No effect on NA efflux was seen when the tissue was treated with rasagiline (0.005 microM; selective inhibitor of MAO-B), but rasagiline, AGN-1133 and clorgyline increased basal efflux of dopamine (DA) following L-DOPA [25].
The modification of L-3,4-dihydrooxyphenylalanine- (L-DOPA-) induced turning response by the new selective monoamine oxidase type B (MAO-B) inhibitor rasagiline was studied in guinea-pigs bearing a unilateral 6-hydroxydopamine-induced lesion in the substantia nigra [26].
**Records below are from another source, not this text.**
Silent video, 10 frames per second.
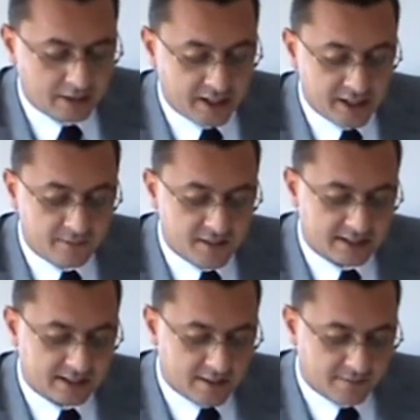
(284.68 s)
The
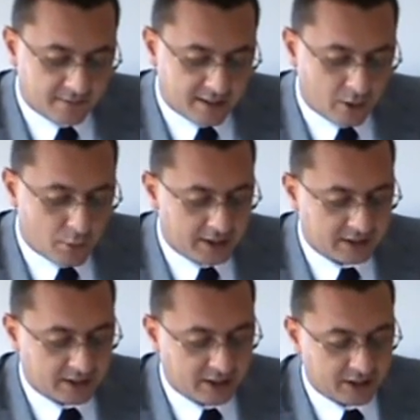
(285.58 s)
influx of
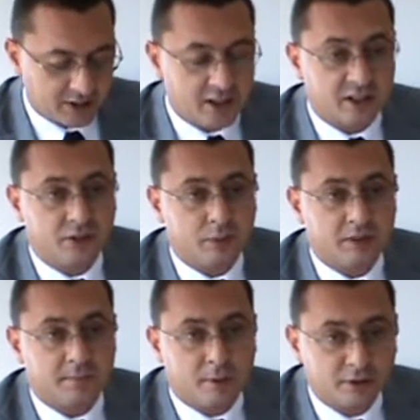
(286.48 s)
liquidity in the country
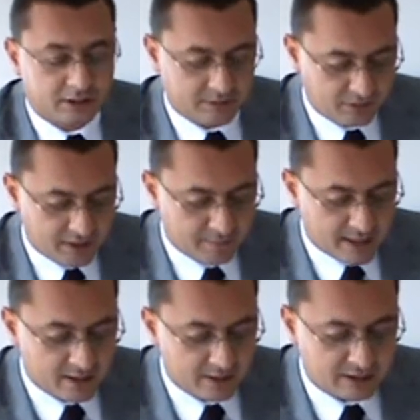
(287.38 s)
with a positive trade
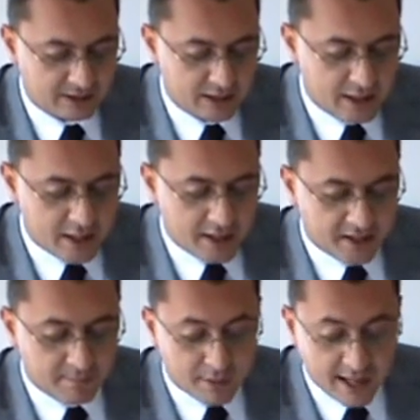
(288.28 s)
balance
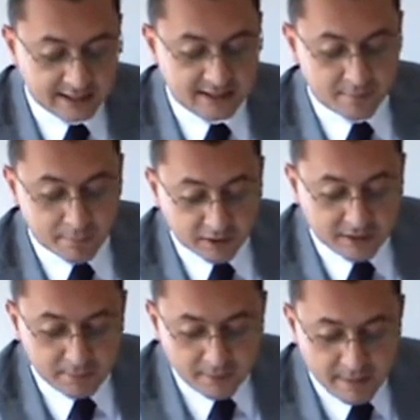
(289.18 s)
implies a
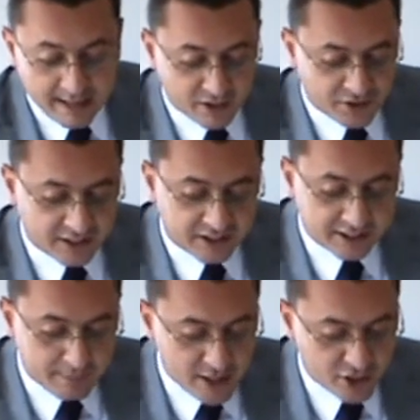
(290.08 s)
multiple bank credit
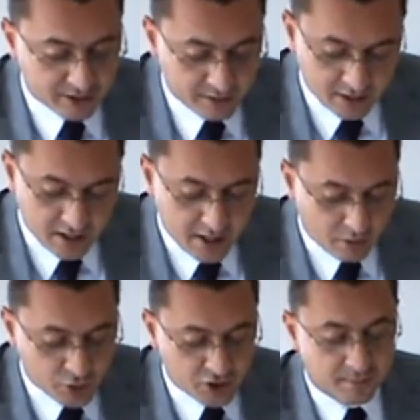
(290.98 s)
expansion,
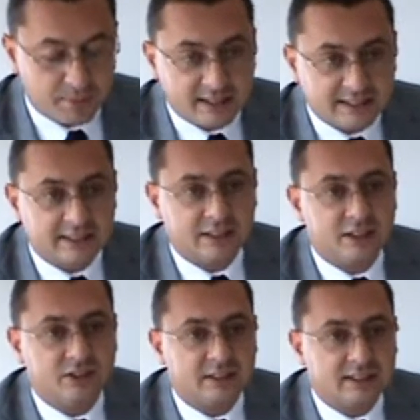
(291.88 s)
which compresses the
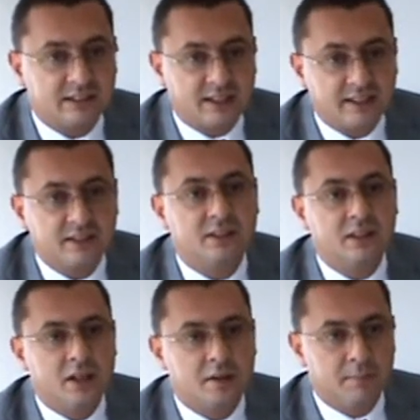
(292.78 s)
interest rate
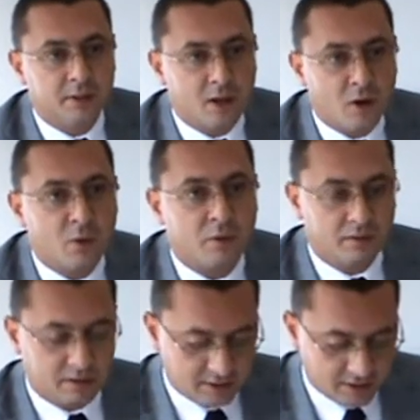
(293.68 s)

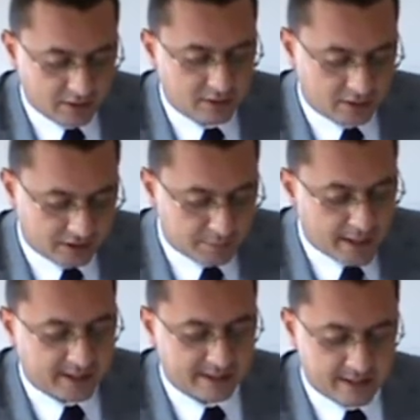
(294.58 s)
below its
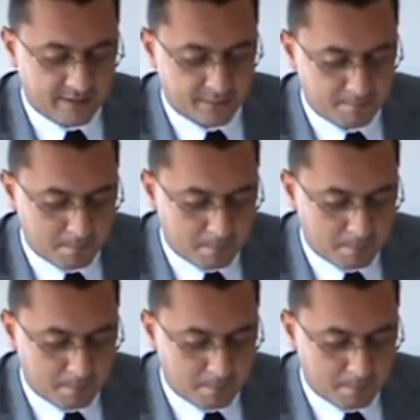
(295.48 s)
market level.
Gene context of rasagiline

N-Propargyl-1 (R)-aminoindan, rasagiline, increases glial cell line-derived neurotrophic factor (GDNF) in neuroblastoma SH-SY5Y cells through activation of NF-kappaB transcription factor [2].
Moreover, rasagiline dose dependently (0.1-10 microM) increased the phosphorylation of p44 and p42 MAPK, which was abolished by PD98059 (30 microM) and GF109203X (2.5 microM) [27].
Rasagiline (N-propargyl-1-(R)-aminoindan) is a selective, irreversible monoamine oxidase B (MAO B) inhibitor which has been developed as an anti-Parkinson drug [11].
A dose of 2.5 mg kg(-1) l-deprenyl and 1 mg kg(-1) rasagiline was shown to result in over 90% inhibition of the monoamine oxidase (MAO)-B from rat liver and striatum, whereas the inhibition of MAO-A was about 60 and 40% in liver and striatum, respectively [28].
In this study, we investigate the inhibition of recombinant human MAO A and MAO B by several rasagiline analogues [23].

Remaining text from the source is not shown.